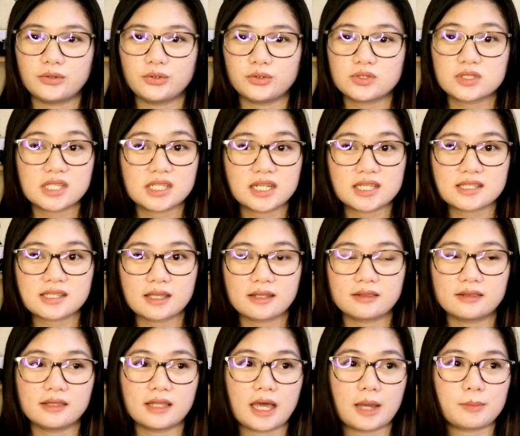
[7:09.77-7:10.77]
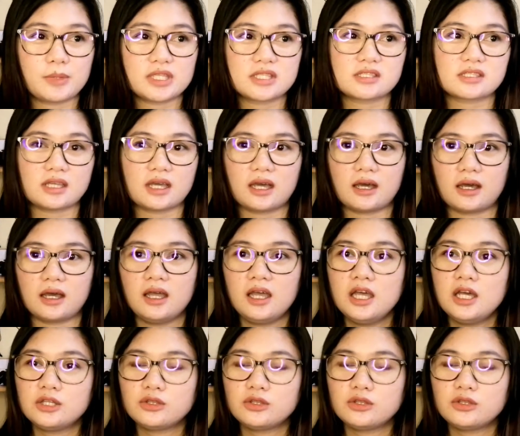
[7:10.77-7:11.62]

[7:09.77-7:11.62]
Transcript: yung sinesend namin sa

--

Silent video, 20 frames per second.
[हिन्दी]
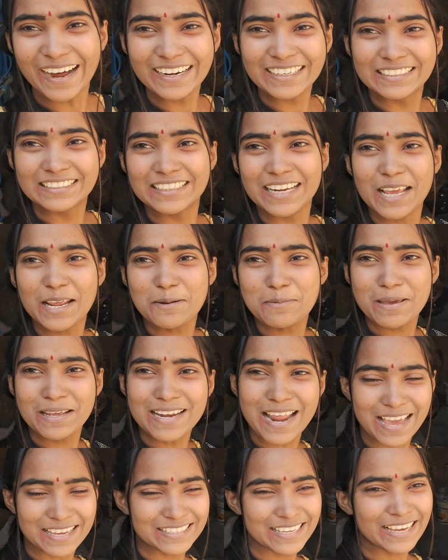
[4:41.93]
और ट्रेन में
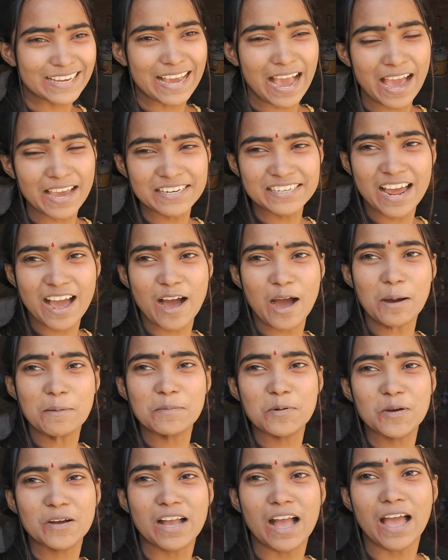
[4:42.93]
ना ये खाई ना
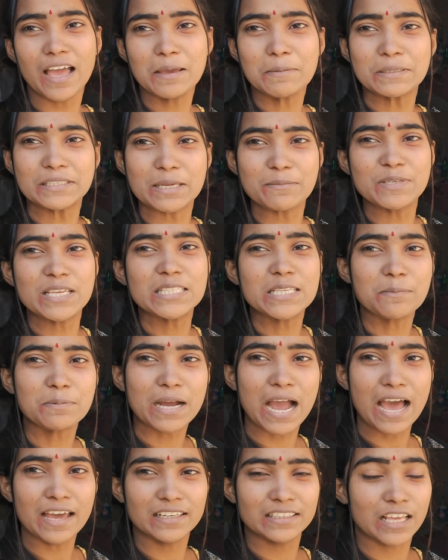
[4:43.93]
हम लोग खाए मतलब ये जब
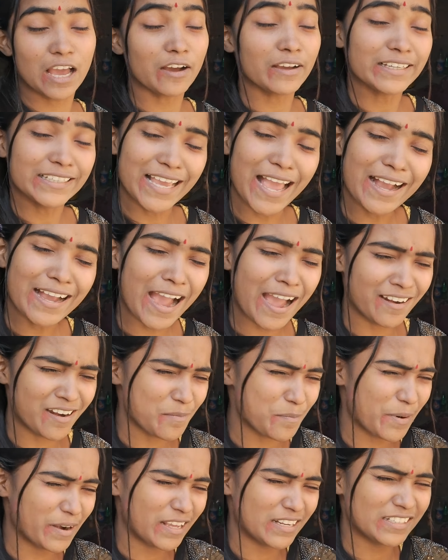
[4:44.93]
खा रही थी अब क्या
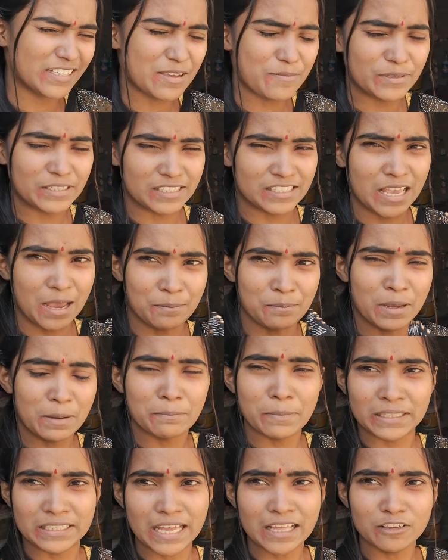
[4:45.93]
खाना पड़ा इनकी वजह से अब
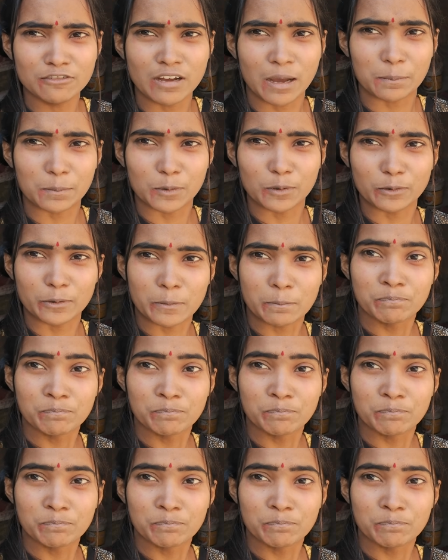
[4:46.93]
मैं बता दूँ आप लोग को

• **Your objective**
Nothing but the lines above, starting at the line that contains "[7:09.77-7:10.77]" and ending at the line that contains "Transcript: yung sinesend namin sa", should be given again, exactly and without the pictures.

• **Solution for this problem**
[7:09.77-7:10.77]
[7:10.77-7:11.62]

[7:09.77-7:11.62]
Transcript: yung sinesend namin sa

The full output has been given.